**WHAT THE EXERCISE ASKS**
Restate all of the following data exactly, keeping any images out of the copy.

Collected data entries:
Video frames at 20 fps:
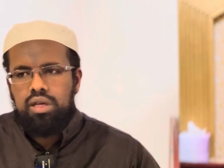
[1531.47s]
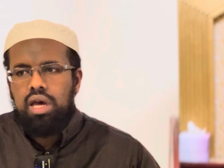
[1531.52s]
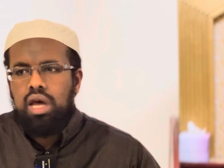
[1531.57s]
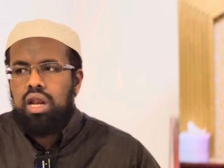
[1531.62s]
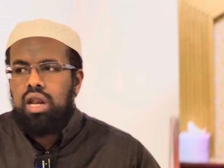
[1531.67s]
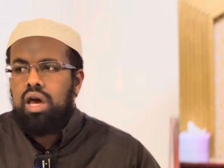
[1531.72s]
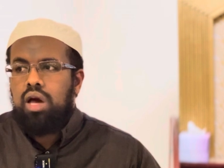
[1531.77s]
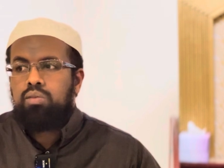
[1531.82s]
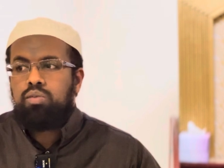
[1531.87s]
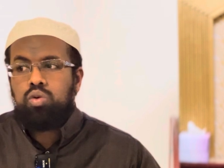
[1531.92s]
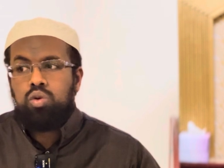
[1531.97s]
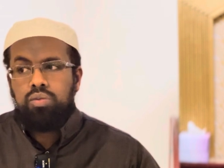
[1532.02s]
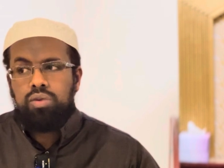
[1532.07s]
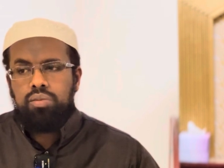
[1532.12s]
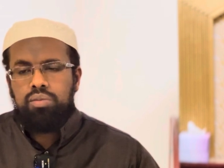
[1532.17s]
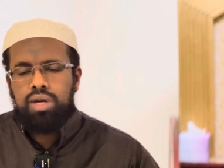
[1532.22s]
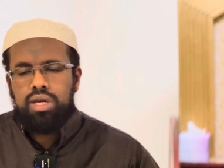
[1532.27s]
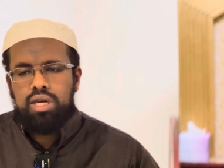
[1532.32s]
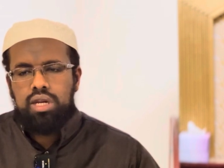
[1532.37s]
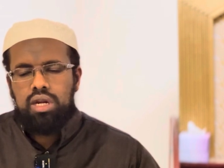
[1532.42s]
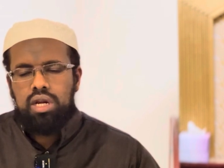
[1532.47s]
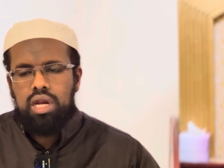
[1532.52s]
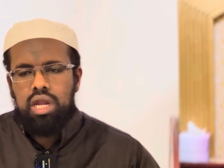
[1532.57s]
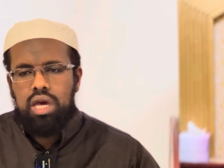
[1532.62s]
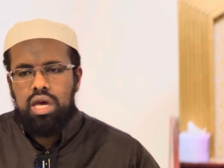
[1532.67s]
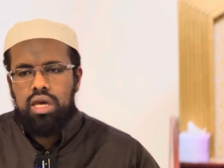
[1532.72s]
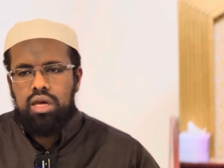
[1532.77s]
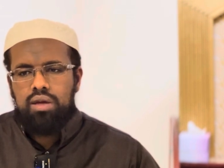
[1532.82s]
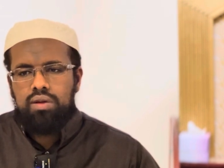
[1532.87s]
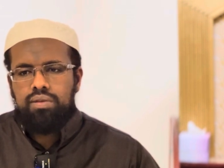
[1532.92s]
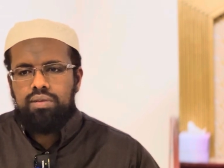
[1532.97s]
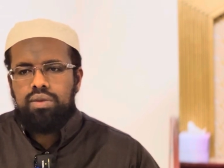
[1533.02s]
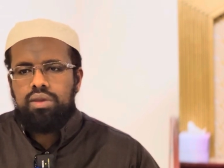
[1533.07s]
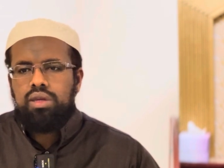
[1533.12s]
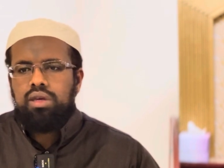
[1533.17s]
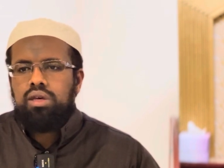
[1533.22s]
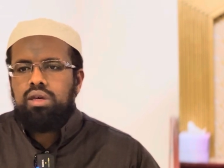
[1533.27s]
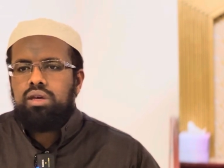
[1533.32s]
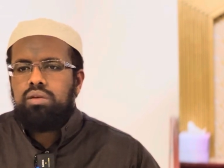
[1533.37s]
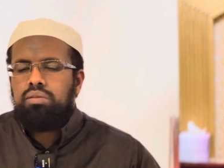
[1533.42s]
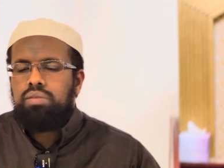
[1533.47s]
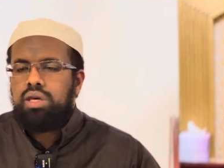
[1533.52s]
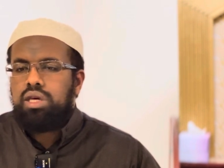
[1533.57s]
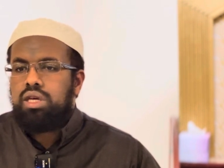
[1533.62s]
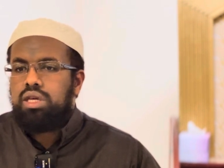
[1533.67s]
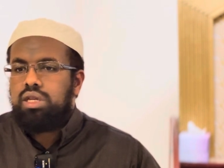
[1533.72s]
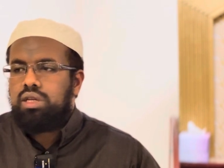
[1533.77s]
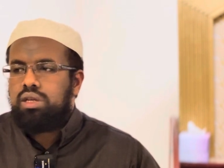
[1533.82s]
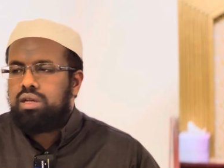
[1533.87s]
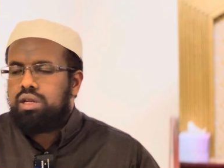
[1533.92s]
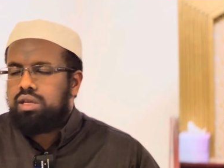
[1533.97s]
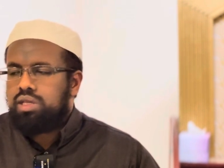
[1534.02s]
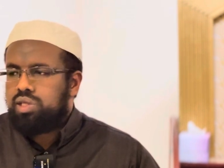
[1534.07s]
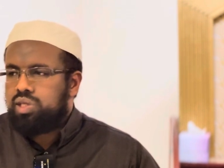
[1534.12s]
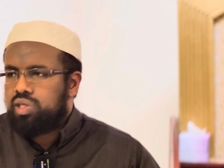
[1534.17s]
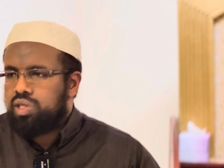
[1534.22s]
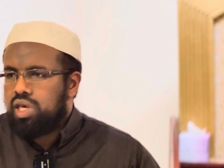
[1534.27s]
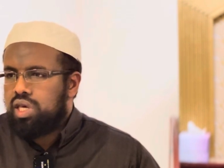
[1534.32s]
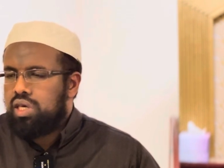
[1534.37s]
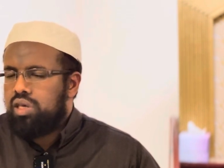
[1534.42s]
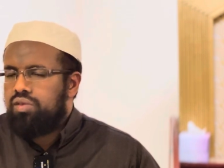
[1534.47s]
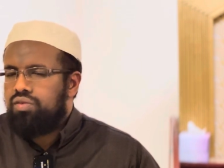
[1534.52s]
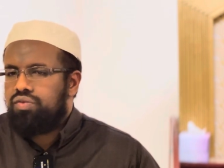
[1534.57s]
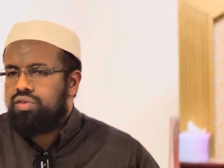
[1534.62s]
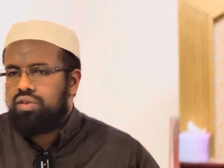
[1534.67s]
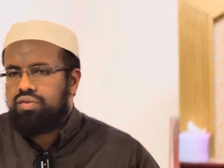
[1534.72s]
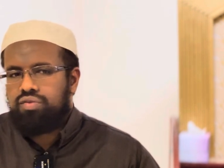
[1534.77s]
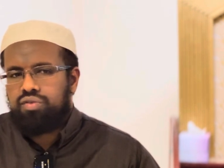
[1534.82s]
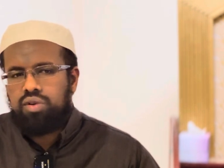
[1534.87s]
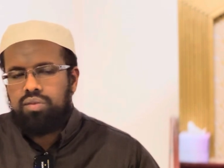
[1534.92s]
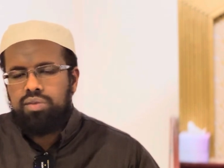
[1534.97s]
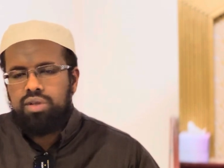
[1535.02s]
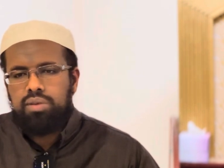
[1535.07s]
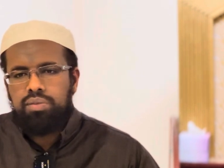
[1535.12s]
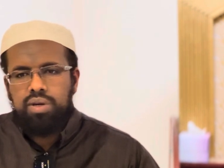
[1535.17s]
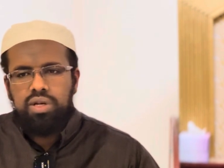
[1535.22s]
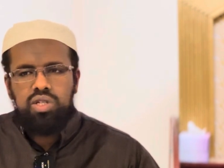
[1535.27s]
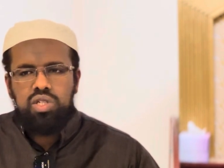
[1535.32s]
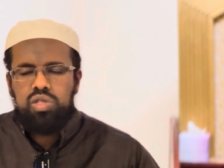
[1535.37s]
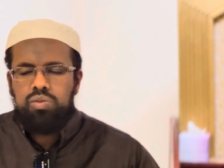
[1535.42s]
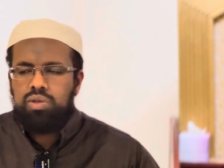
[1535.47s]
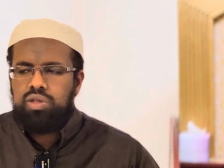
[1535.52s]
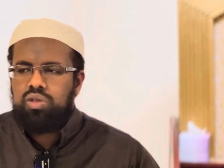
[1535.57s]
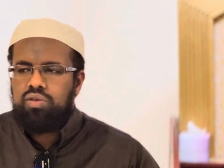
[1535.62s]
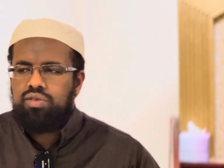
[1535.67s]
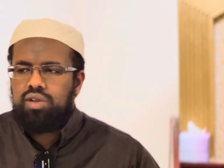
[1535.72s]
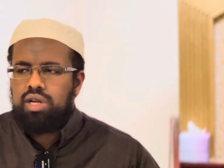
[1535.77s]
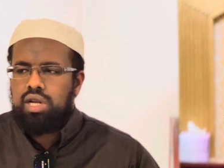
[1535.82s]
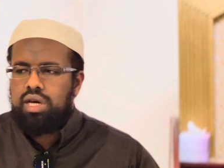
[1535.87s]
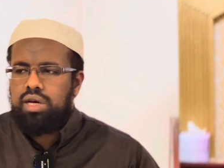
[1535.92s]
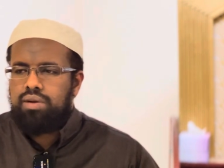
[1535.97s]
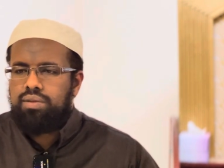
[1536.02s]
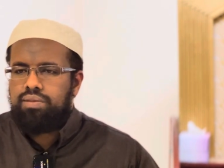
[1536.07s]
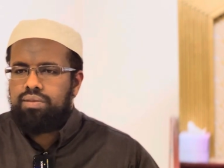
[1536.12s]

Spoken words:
Al-amnu min makrillah, being safe from the punishment of Allah.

**WRITTEN REPLY**
Video frames at 20 fps:
[1531.47s]
[1531.52s]
[1531.57s]
[1531.62s]
[1531.67s]
[1531.72s]
[1531.77s]
[1531.82s]
[1531.87s]
[1531.92s]
[1531.97s]
[1532.02s]
[1532.07s]
[1532.12s]
[1532.17s]
[1532.22s]
[1532.27s]
[1532.32s]
[1532.37s]
[1532.42s]
[1532.47s]
[1532.52s]
[1532.57s]
[1532.62s]
[1532.67s]
[1532.72s]
[1532.77s]
[1532.82s]
[1532.87s]
[1532.92s]
[1532.97s]
[1533.02s]
[1533.07s]
[1533.12s]
[1533.17s]
[1533.22s]
[1533.27s]
[1533.32s]
[1533.37s]
[1533.42s]
[1533.47s]
[1533.52s]
[1533.57s]
[1533.62s]
[1533.67s]
[1533.72s]
[1533.77s]
[1533.82s]
[1533.87s]
[1533.92s]
[1533.97s]
[1534.02s]
[1534.07s]
[1534.12s]
[1534.17s]
[1534.22s]
[1534.27s]
[1534.32s]
[1534.37s]
[1534.42s]
[1534.47s]
[1534.52s]
[1534.57s]
[1534.62s]
[1534.67s]
[1534.72s]
[1534.77s]
[1534.82s]
[1534.87s]
[1534.92s]
[1534.97s]
[1535.02s]
[1535.07s]
[1535.12s]
[1535.17s]
[1535.22s]
[1535.27s]
[1535.32s]
[1535.37s]
[1535.42s]
[1535.47s]
[1535.52s]
[1535.57s]
[1535.62s]
[1535.67s]
[1535.72s]
[1535.77s]
[1535.82s]
[1535.87s]
[1535.92s]
[1535.97s]
[1536.02s]
[1536.07s]
[1536.12s]

Spoken words:
Al-amnu min makrillah, being safe from the punishment of Allah.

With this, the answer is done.